Probability – S09.1 Buffon’s Needle & Monte Carlo Simulation

In this segment, we will look at the famous example, which was posed by Comte de Buffon– a French naturalist– back in the 18th century.

And it marks the beginning of a subject that is known as the subject of geometric probability.

The problem is pretty simple.

We have the infinite plane, and we draw lines that are parallel to each other.

And they’re spaced apart d units.

So this distance here is d.

And the same for all the other lines.

We take a needle that has a certain length– l– and we throw it at random on the plane.

So the needle might fall this way, so that it doesn’t cross any line, or it might fall this way, so that it ends up crossing one of the lines.

If the needle is long enough, it might actually even end up crossing two of the lines.

But we will make the assumption that the length of the needle is less than the distance between the two– between two adjacent lines, so that we’re going to have either this configuration, or that configuration.
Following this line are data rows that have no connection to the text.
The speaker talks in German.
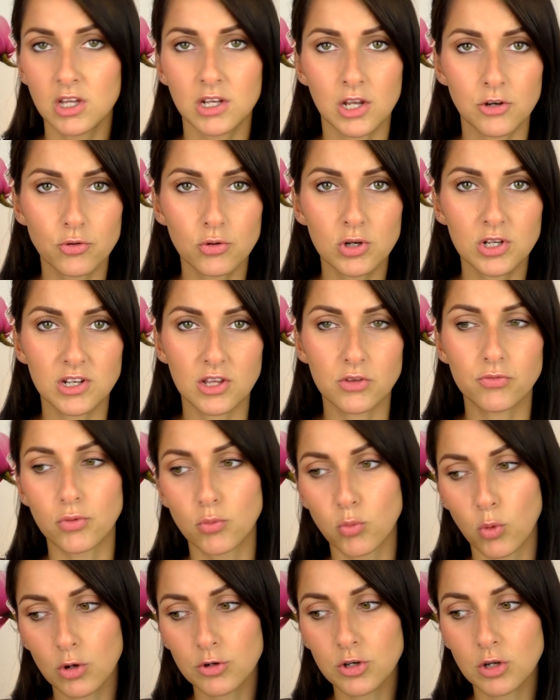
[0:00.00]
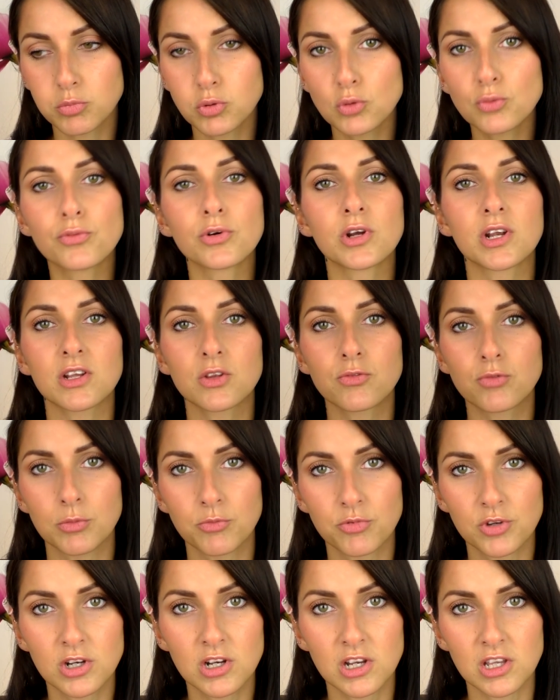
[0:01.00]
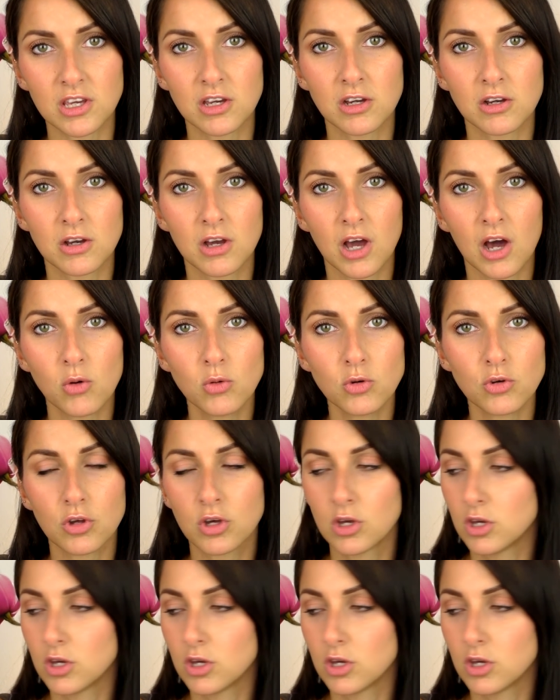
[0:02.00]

Natürlich das für Waterproof oder das für empfindliche Haut.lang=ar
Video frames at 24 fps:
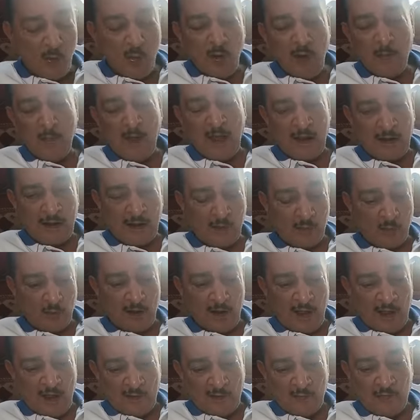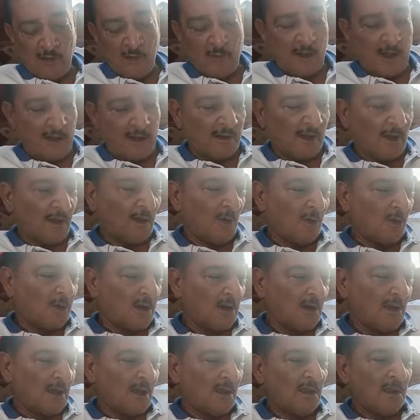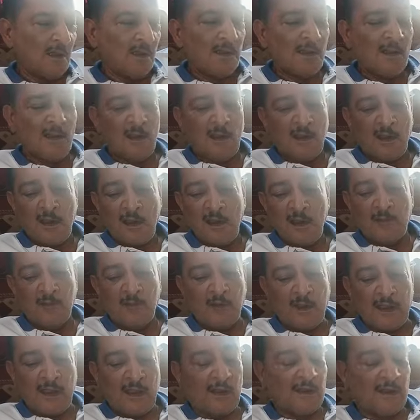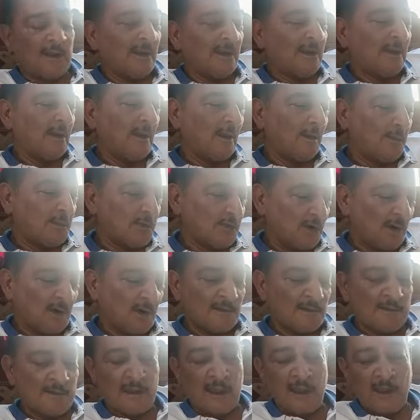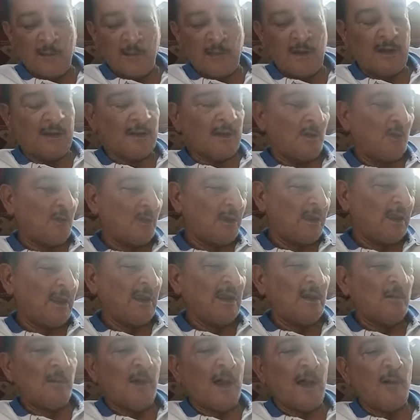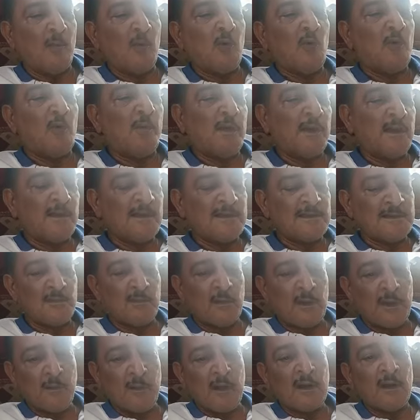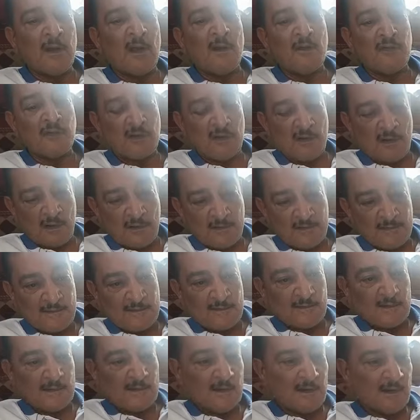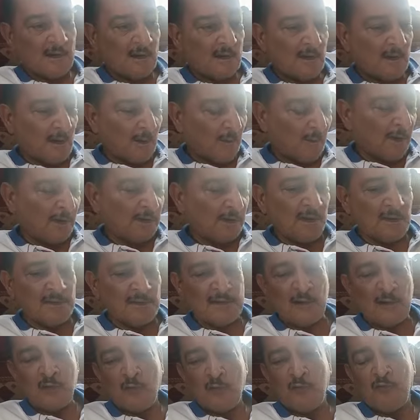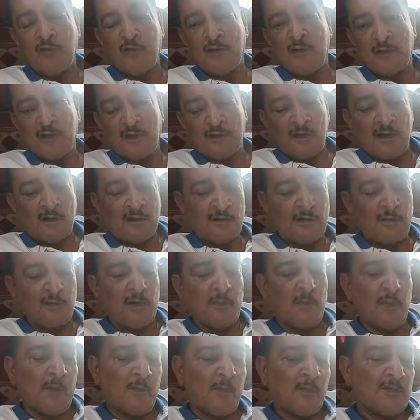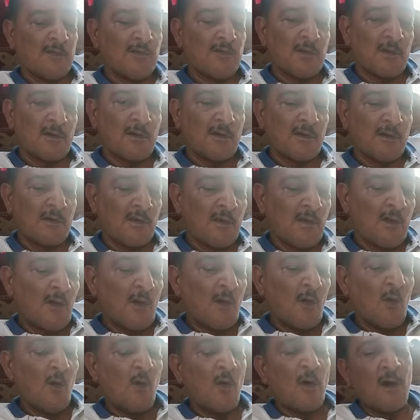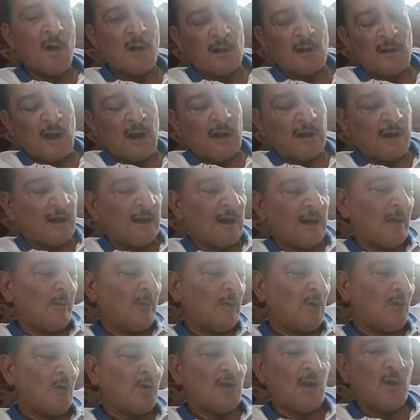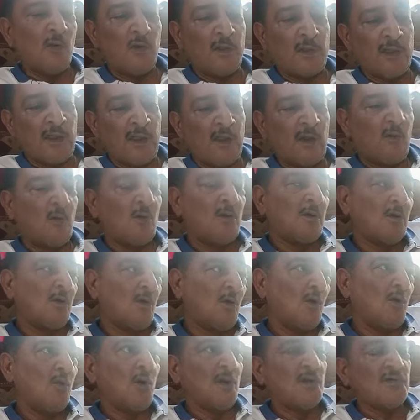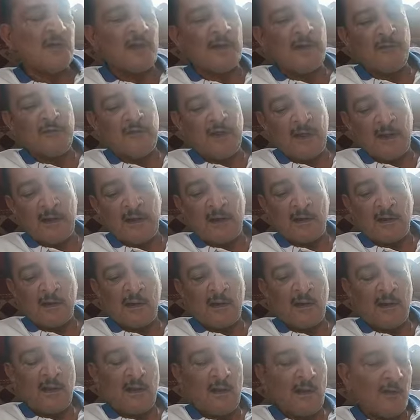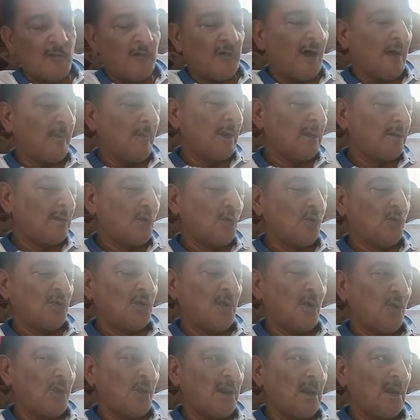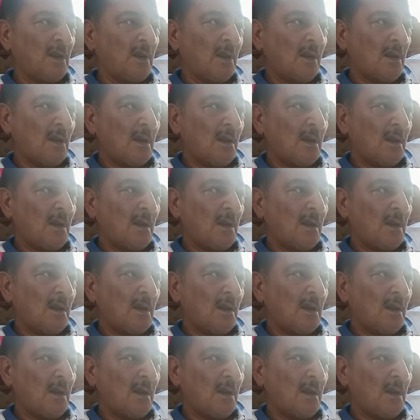والمحله كلها عارفه بعضها وكده اتفاجئت ان بشخص جايب لي توكيل معمول باسمي من اشخاص بالتصرف في قطعه عرض بالباب الشر واقنعني ان اعمل له توكيل وان هو شاري فعلا فعملت له التوكيلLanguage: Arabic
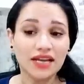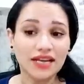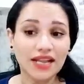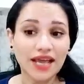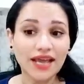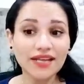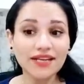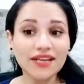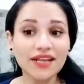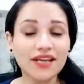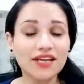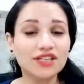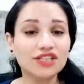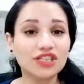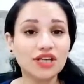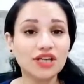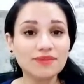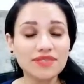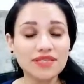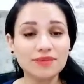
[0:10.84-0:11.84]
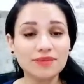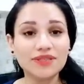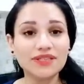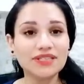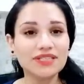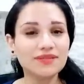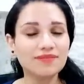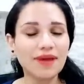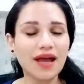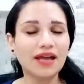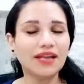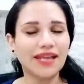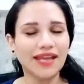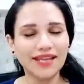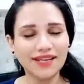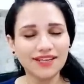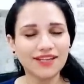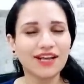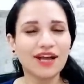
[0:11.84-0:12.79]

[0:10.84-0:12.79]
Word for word: لان الشمس بالنسبه لان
So in this setting, we’re interested in the question of how likely is it that the needle is going to intersect one of the lines if the needle is thrown completely at random? We will answer this question, and we will proceed as follows.

First, we need to model the experiment– the probabilistic experiment– mathematically.

That is, we need to define an appropriate sample space, define some relevant random variables, choose an appropriate probability law, identify the event of interest, and then calculate.

Let us see what it takes to describe a typical outcome of the experiment.

Suppose that the needle fell this way, so that the nearest line is the one above.

And let us mark here the center of the needle.

One quantity of interest is this vertical distance between the needle and the nearest line.

Let us call this quantity x.

We’re using here a lowercase x, because we’re dealing with a numerical value in one particular outcome of the experiment.

But we think of this x as being the realization of a certain random variable that we will denote by capital X.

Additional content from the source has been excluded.